• [Assignment] Copy the data that follows exactly as it is, excluding all pictures.

Task input below:

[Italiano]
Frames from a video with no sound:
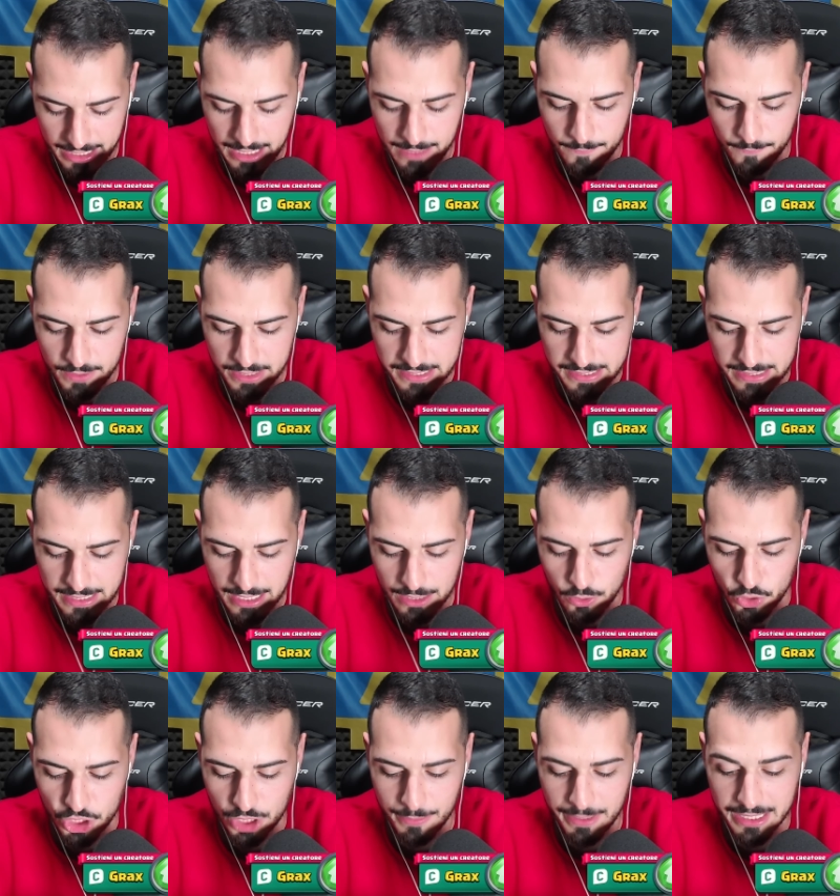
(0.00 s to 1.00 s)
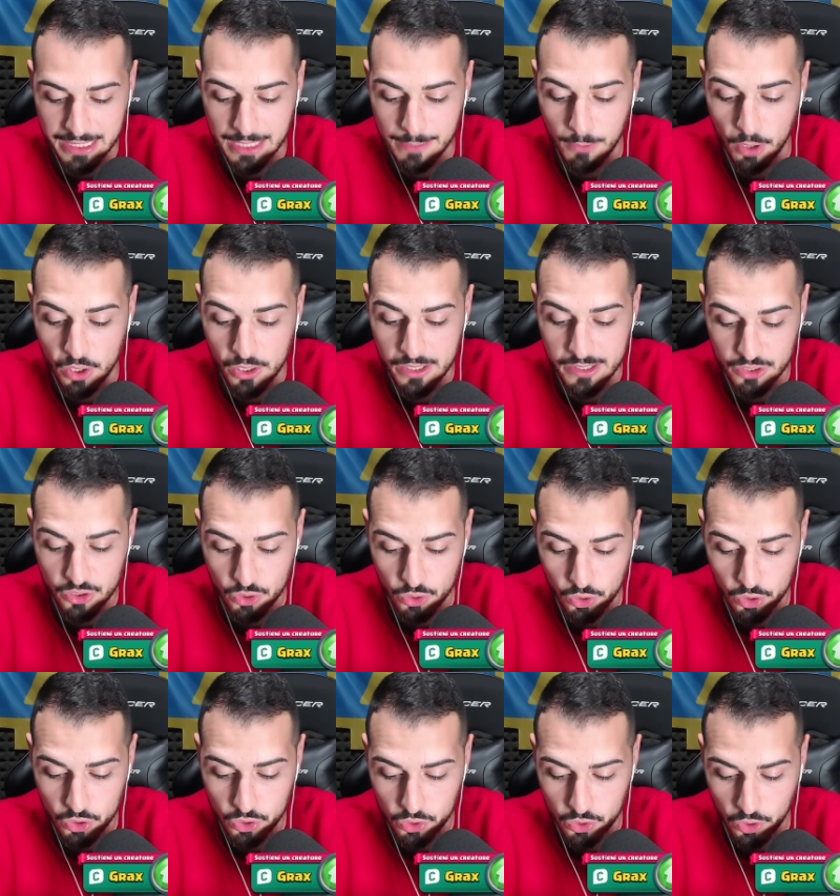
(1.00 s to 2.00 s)
investito, ci mette Monk
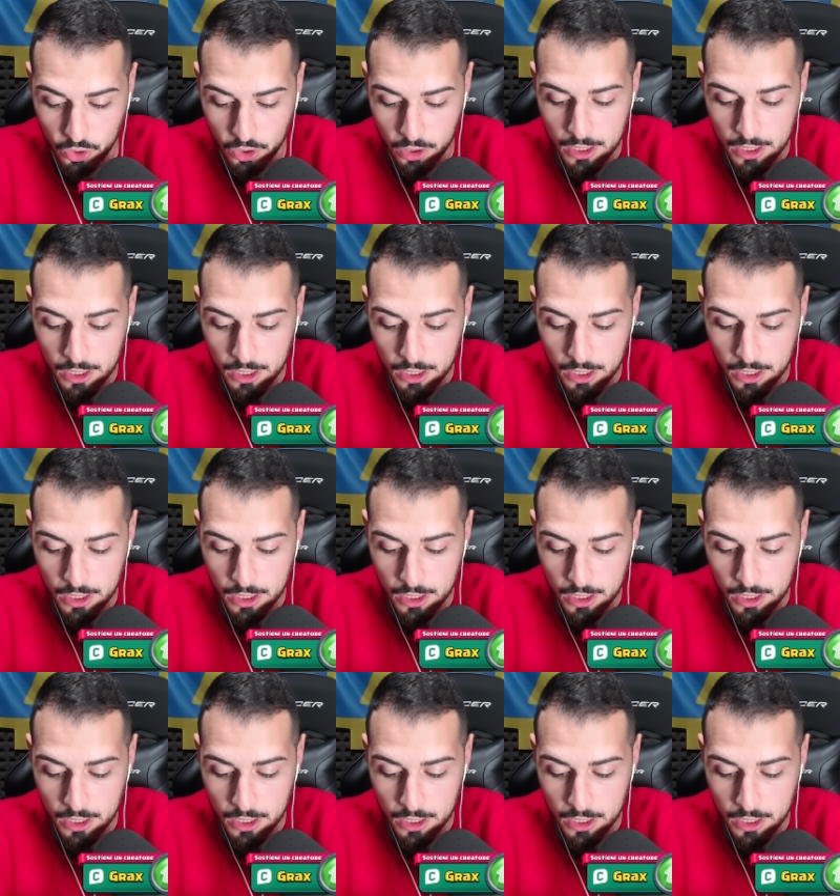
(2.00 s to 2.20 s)
sotto,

End of Task input.

• [Problem solution]
[Italiano]
Frames from a video with no sound:
(0.00 s to 1.00 s)
(1.00 s to 2.00 s)
investito, ci mette Monk
(2.00 s to 2.20 s)
sotto,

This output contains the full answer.